Le centre, référent en France pour la prise en charge du rétinoblastome, mène donc des recherches en ce sens et a annoncé une bonne nouvelle le 19 février : ses équipes d’ophtalmologie et de pédiatrie ont décroché un financement dans le cadre de l’appel à projets annuel de la direction générale de l’offre de soins (DGOS).
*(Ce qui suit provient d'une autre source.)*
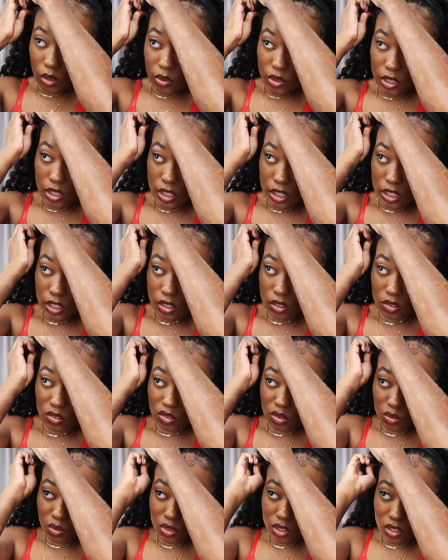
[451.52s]
i really hate
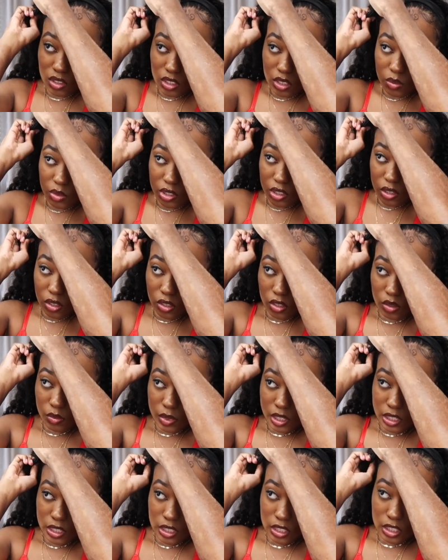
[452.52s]
combs because they be hurting
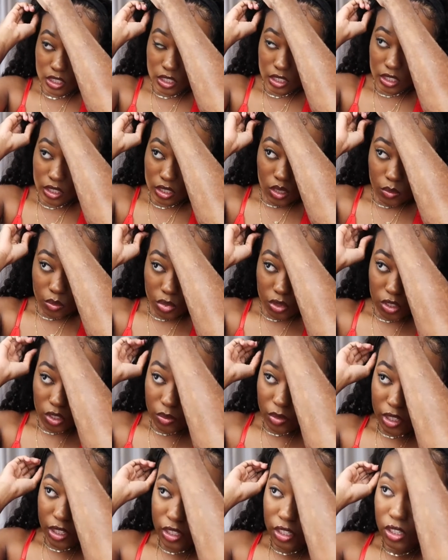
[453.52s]
my my head and
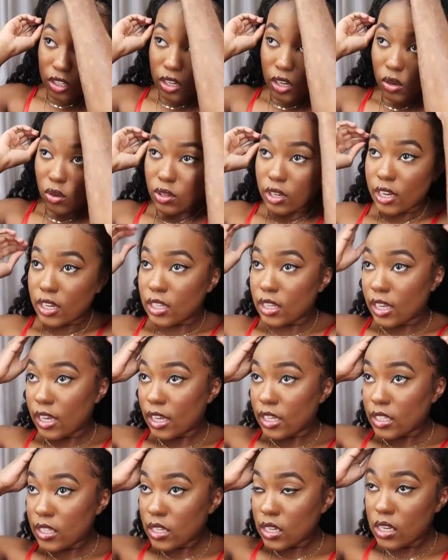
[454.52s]
pulling my hair on like
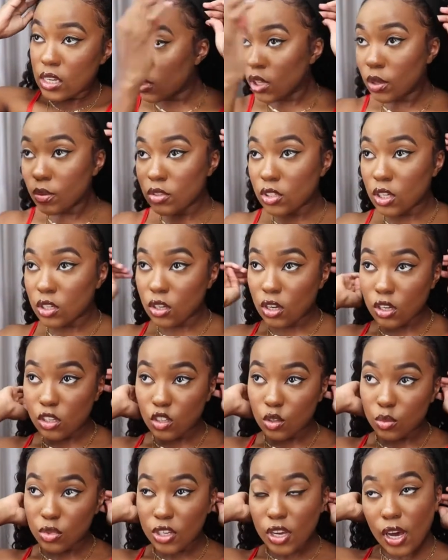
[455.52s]
that. Yo, let me talk to y'all a
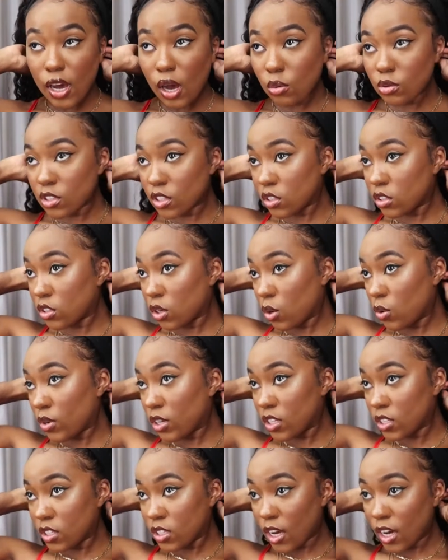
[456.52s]
little bit. I was so
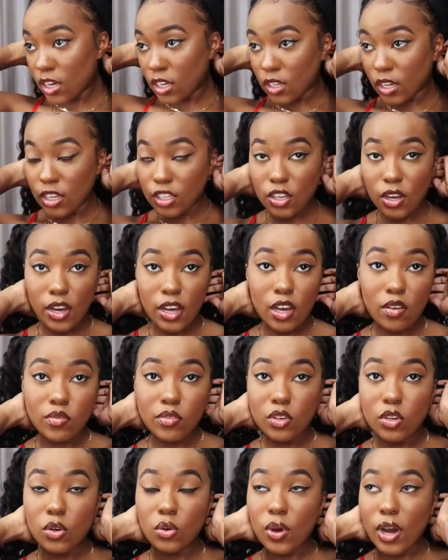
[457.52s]
excited. Like, y'all have
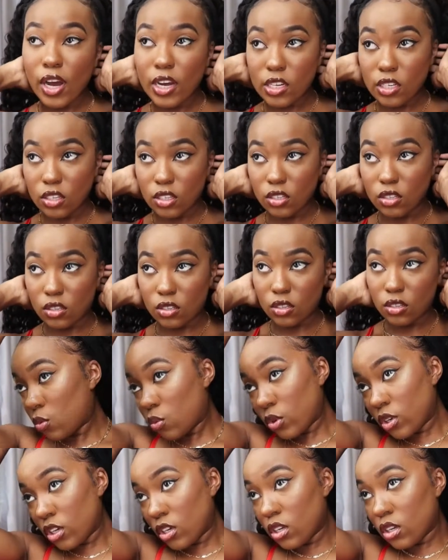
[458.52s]
no idea
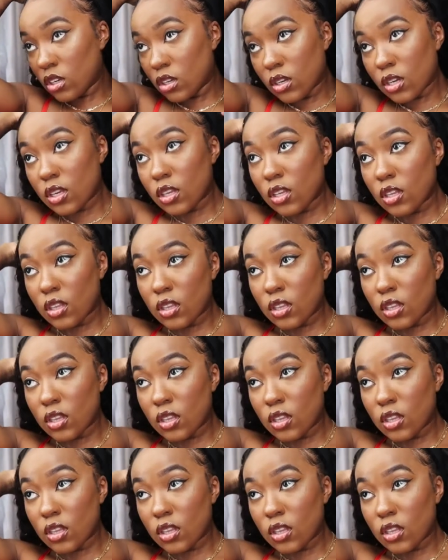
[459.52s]
when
Celui-ci va leur permettre de se consacrer à deux études cliniques auprès de patients éligibles aux traitements conservateurs. Une étude randomisée de phase 2 comparera, dans les rétinoblastomes unilatéraux, la chimiothérapie intra-artérielle associant du melphalan et du topotécan, à la chimiothérapie intra-artérielle de référence (melphalan seul). La seconde sera une étude interventionnelle pour évaluer si la fonction visuelle à long terme est mieux préservée chez les patients non éligibles à l’IAC et traités par chimiothérapie systémique. « L’objectif de ces études est d’abord d’améliorer la qualité de vie des enfants en préservant la fonction visuelle », précise l’institut.